■ **Task to complete**
Report how many lines of the material contain the string "video". Add nothing beyond the number.

■ **The records**
○ ○ ○ ○ ○ ○ ○

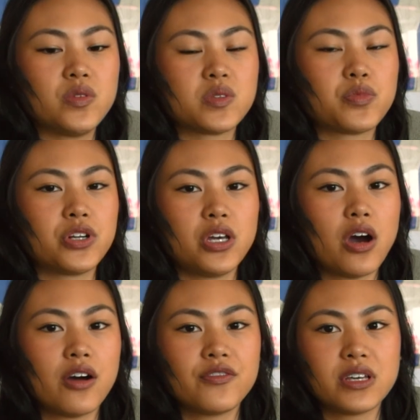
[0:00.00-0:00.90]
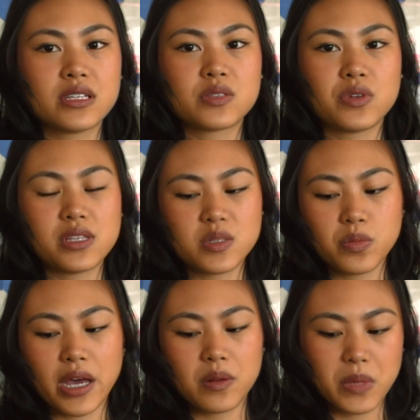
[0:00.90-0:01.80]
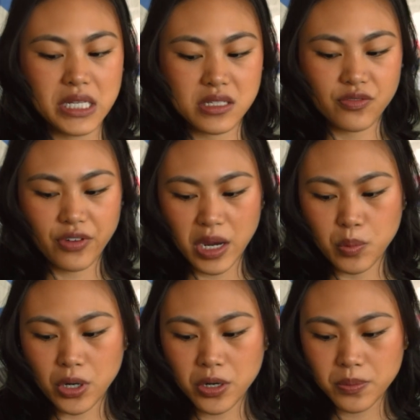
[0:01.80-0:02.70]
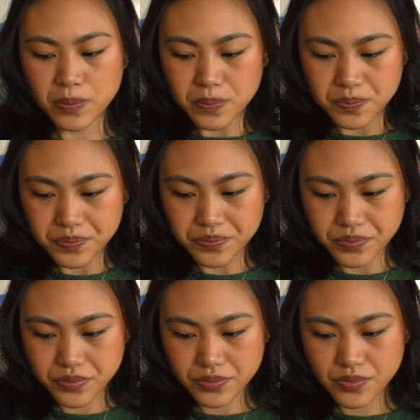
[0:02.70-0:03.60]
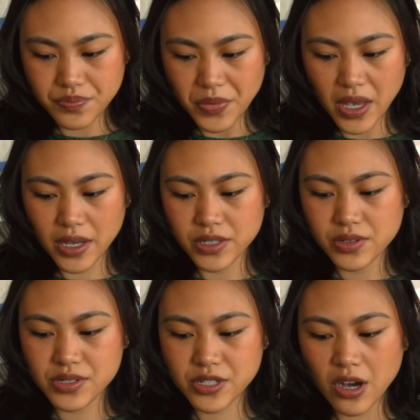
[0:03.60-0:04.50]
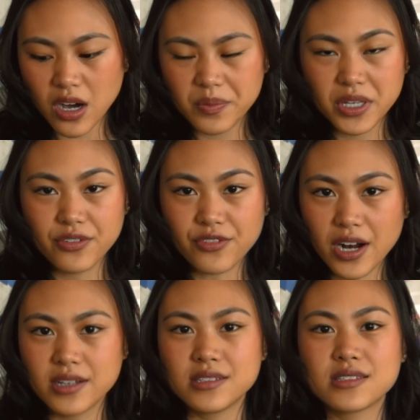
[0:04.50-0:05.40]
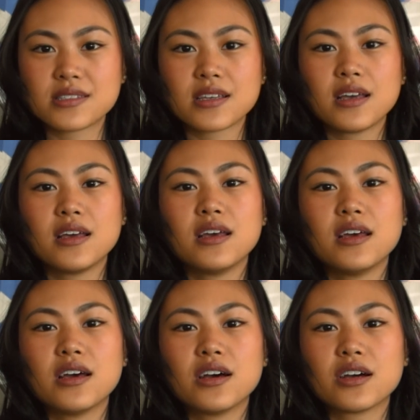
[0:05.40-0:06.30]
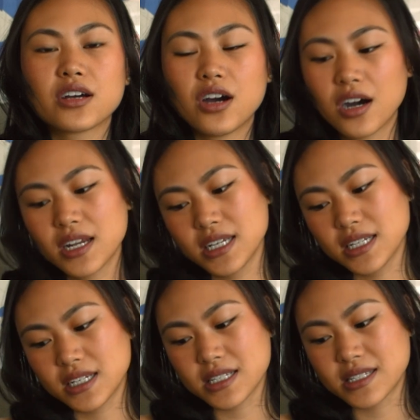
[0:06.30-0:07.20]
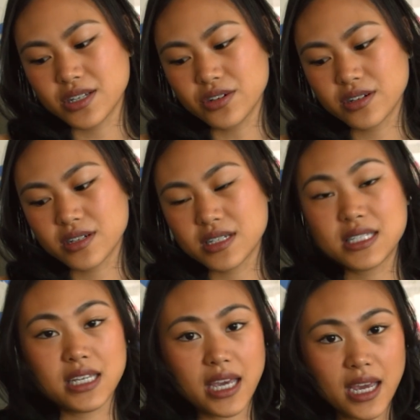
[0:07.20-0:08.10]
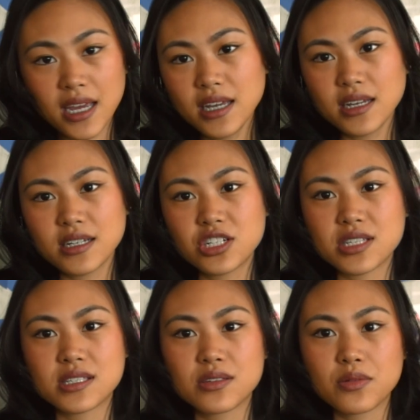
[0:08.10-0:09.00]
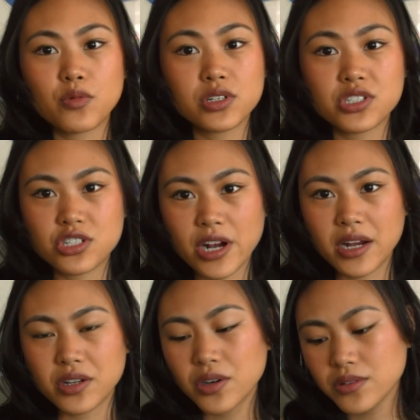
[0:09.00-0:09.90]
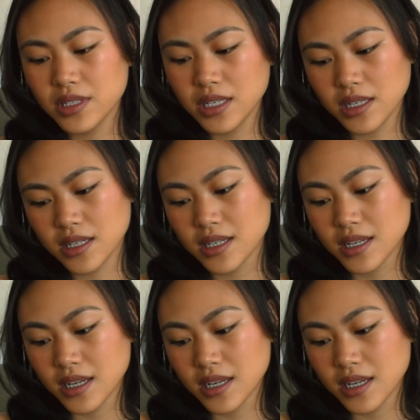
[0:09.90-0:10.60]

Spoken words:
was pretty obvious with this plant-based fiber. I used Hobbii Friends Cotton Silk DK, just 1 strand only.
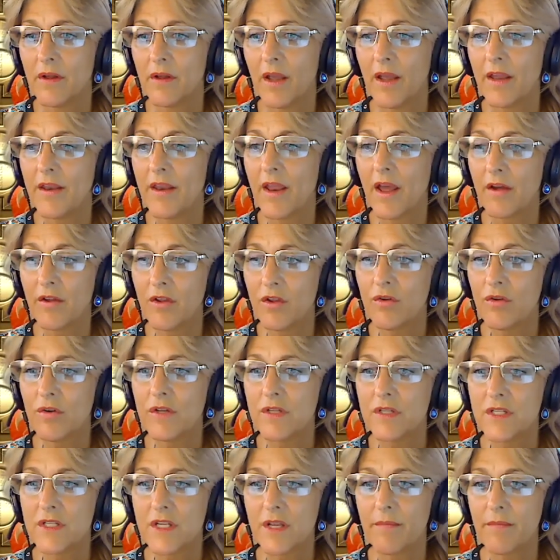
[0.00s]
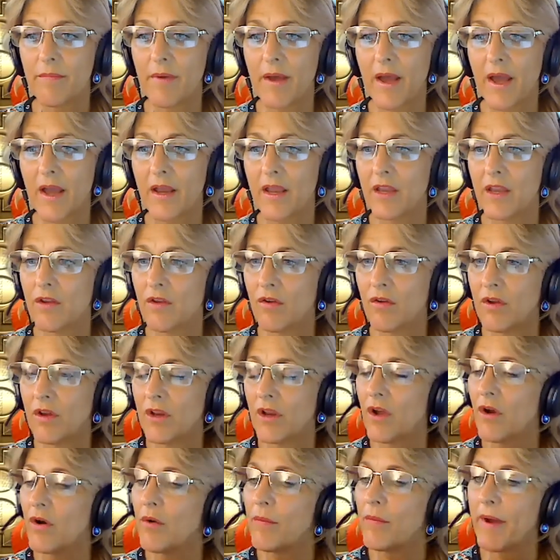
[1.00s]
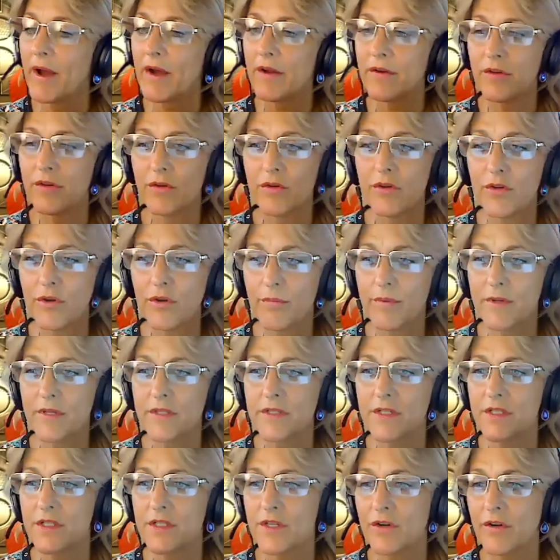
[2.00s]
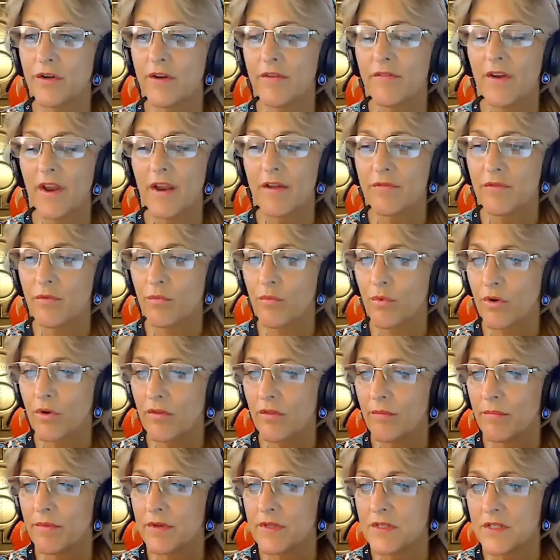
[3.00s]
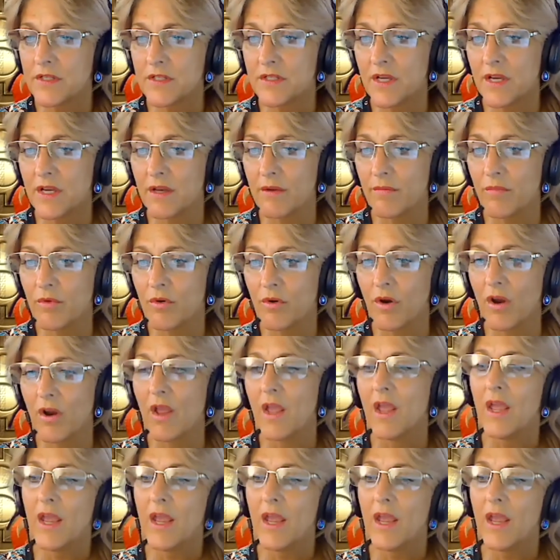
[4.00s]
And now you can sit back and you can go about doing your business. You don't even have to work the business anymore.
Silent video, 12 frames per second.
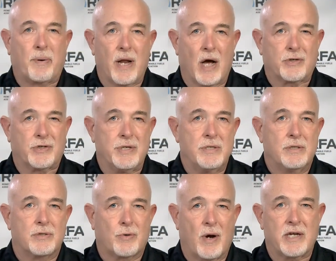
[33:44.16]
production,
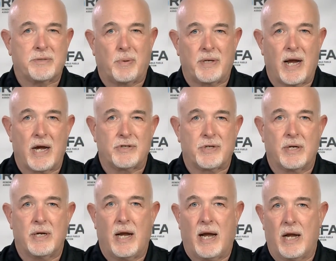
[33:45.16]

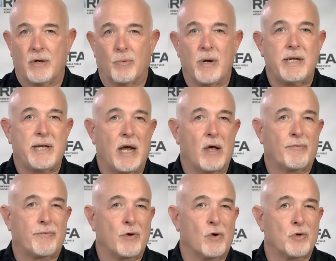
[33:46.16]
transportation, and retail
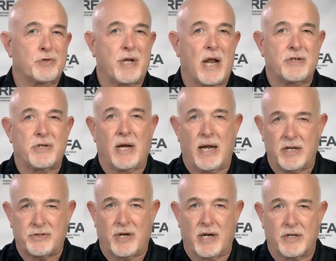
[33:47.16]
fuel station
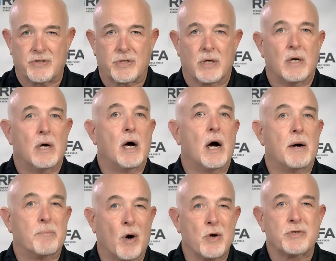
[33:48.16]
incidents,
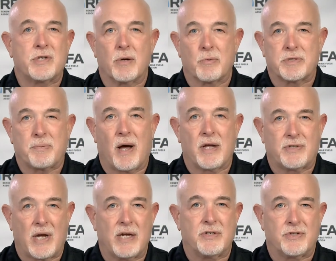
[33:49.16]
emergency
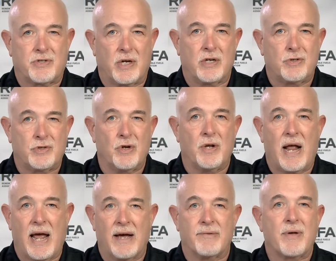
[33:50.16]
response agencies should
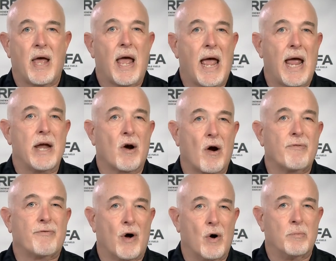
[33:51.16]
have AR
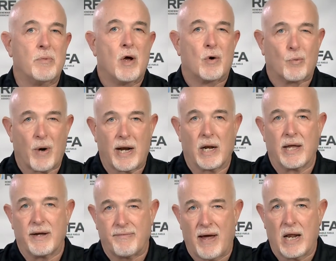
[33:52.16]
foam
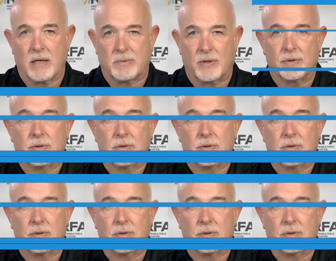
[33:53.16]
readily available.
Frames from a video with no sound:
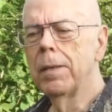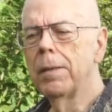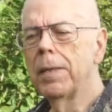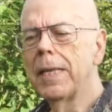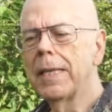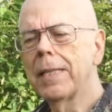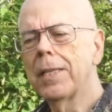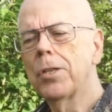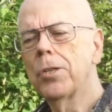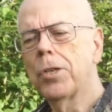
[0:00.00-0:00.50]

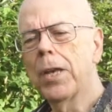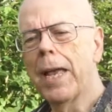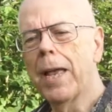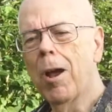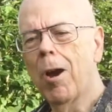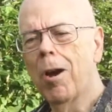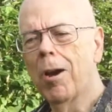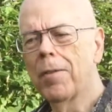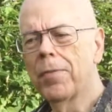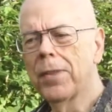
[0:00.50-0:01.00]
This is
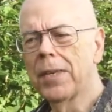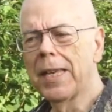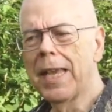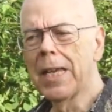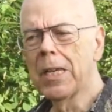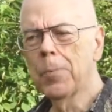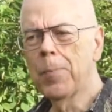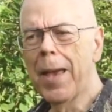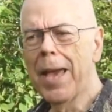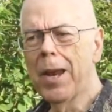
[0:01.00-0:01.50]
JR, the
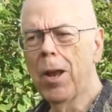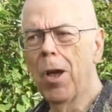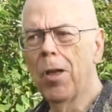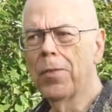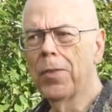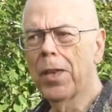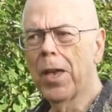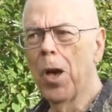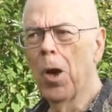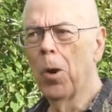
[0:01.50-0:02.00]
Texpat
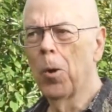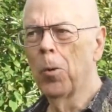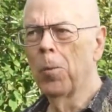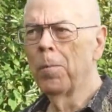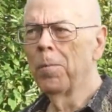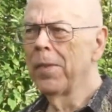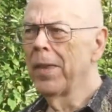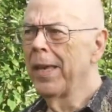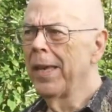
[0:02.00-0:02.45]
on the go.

○ ○ ○ ○ ○ ○ ○

■ **Written answer**
2